Every day, more enterprises resort to the internet to provide their clients with access to their SQL Server 2000 databases, or to gain access to databases hosted at remote locations. This makes SQL Server 2000 increasingly prone to security attacks. As a result, Microsoft is constantly adding security features to prevent attacks and secure the popular database server. These features make connecting to SQL Server 2000 increasingly difficult to troubleshoot. One of the more common error messages users get is “SQL Server does not exist or access denied” or “Specified SQL Server not found”.
Follow these steps to help you determine the reason you cannot connect to SQL Server 2000:
- Verify that SQL Server or MSDE is installed and running (see SQL Server Installation Verification for details).
- If you are connecting remotely (to a server on a different machine), make sure your connection is not blocked by any firewalls on either machines including Windows built-in Internet Connection Firewall (ICF) and Windows Firewall. Contact your system administrator for firewall configuration.
- If you are referencing an instance of SQL Server 2000 or MSDE 2000 other than the default instance, use the convention <server_name><instance_name> (example ProdServSales).
- Make sure you don’t have an older ADO version.
- Make sure your client protocols are configured properly (see Client Network Utility for details).
- If you are connecting to a remote server and the server name is not resolved with DNS, use the IP address itself instead of the server name.
- Make sure that Windows XP SP2 is not blocking your connection (see Windows XP SP2 affects SQL Server and MSDE below).
Windows XP SP2 affects SQL Server and MSDE
Windows XP SP2 (for Home and Professional Editions) includes fixes and updates that resolve issues discovered since the last update. Windows XP SP2 also includes a set of Microsoft developed security technologies which were designed to help reduce the risk of malicious attacks against computer systems.
Windows XP SP2 includes Windows Firewall, an enhanced version of the component previously known as Internet Connection Firewall (ICF). Windows Firewall is a host-based, stateful, filtering firewall that discards unsolicited incoming traffic through TCP/IP version 4 (IPv4) and TCP/IP version 6 (IPv6) connections. Windows XP SP2 enables Windows Firewall on all network connections by default.
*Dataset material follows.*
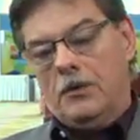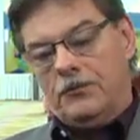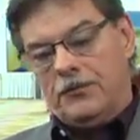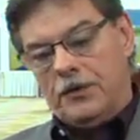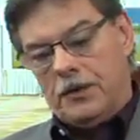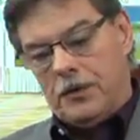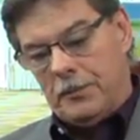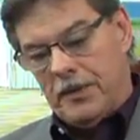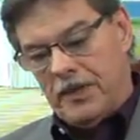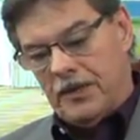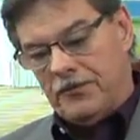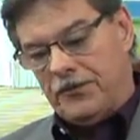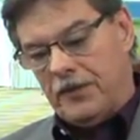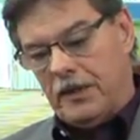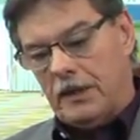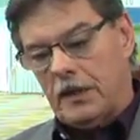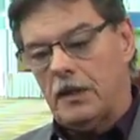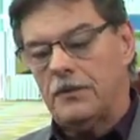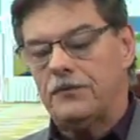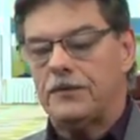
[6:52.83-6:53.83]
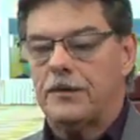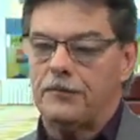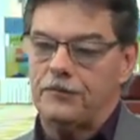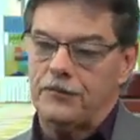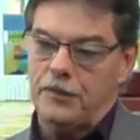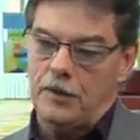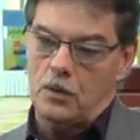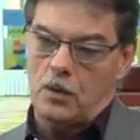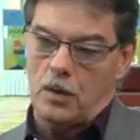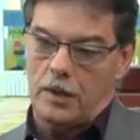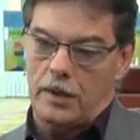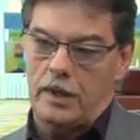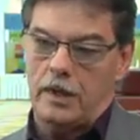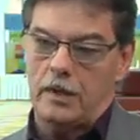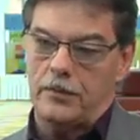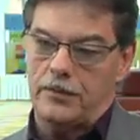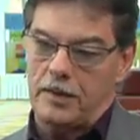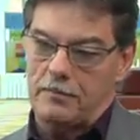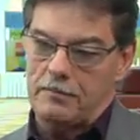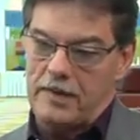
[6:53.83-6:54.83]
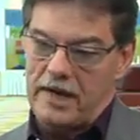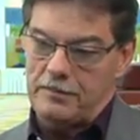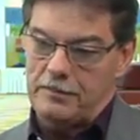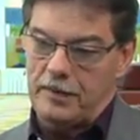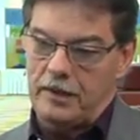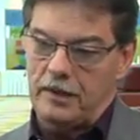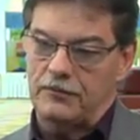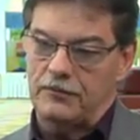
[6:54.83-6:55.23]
For the benefit of the viewer here that might be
Windows XP SP2 will turn on the Windows Firewall by default. By turning on the Windows Firewall, computers are more resilient to attacks from worms similar to Blaster and Slammer.
SQL Server will have access to the local subnet by means of file and print sharing, which will enable access to named pipes, also known as multi-protocol, that use Port 445. TCP/IP and UDP will be turned off by default. Applications that connect to a SQL Server database by means of a network will not be able to accept or make connections. This setting change helps protect the customer system by making it resilient to malicious worms that send port requests to a computer in an attempt to create a denial of service attack. The application that is attempting to connect to SQL Server or MSDE will report a connection error.
If you have an earlier version of SQL Server with no updates installed, and then install Windows XP SP2, network access for that instance of SQL Server will be disabled, with only local access enabled. In this case, you will find an error entry in the Windows Error log that provides resources to help you update your version of SQL Server. Microsoft is taking this measure to help prevent worms such as Slammer from attacking unprotected computers. Microsoft recommends that customers use the most recent versions of products, with the latest service packs.
Effect on MSDE
Windows XP SP2 may affect the behavior of Microsoft SQL Server 2000 Desktop Engine (MSDE 2000). If you’re connecting to a network by means of TCP/IP, named pipes, or remote procedure call (RPC), the Windows Firewall will block the ability of the database to connect to the network. If you are using MSDE 2000 with SQL Server 2000 SP3a, you should not have a problem because the network and SQL Browser technology are already turned off by default.
In cases where your application needs to use TCP/IP or named pipes to access the network, we recommend that you set up access on an as needed basis. We also recommend that for TCP/IP, you use a static port assignment. For applications that use a named instance of MSDE with dynamic TCP port selection enabled, you can open the UDP port 1434 and the TCP/IP port as appropriate. For named pipes, we recommend that you use the Windows Firewall tool to open file and print sharing with Port 445 enabled. Microsoft does not recommend the use of multi-protocol to connect to SQL Server or MSDE.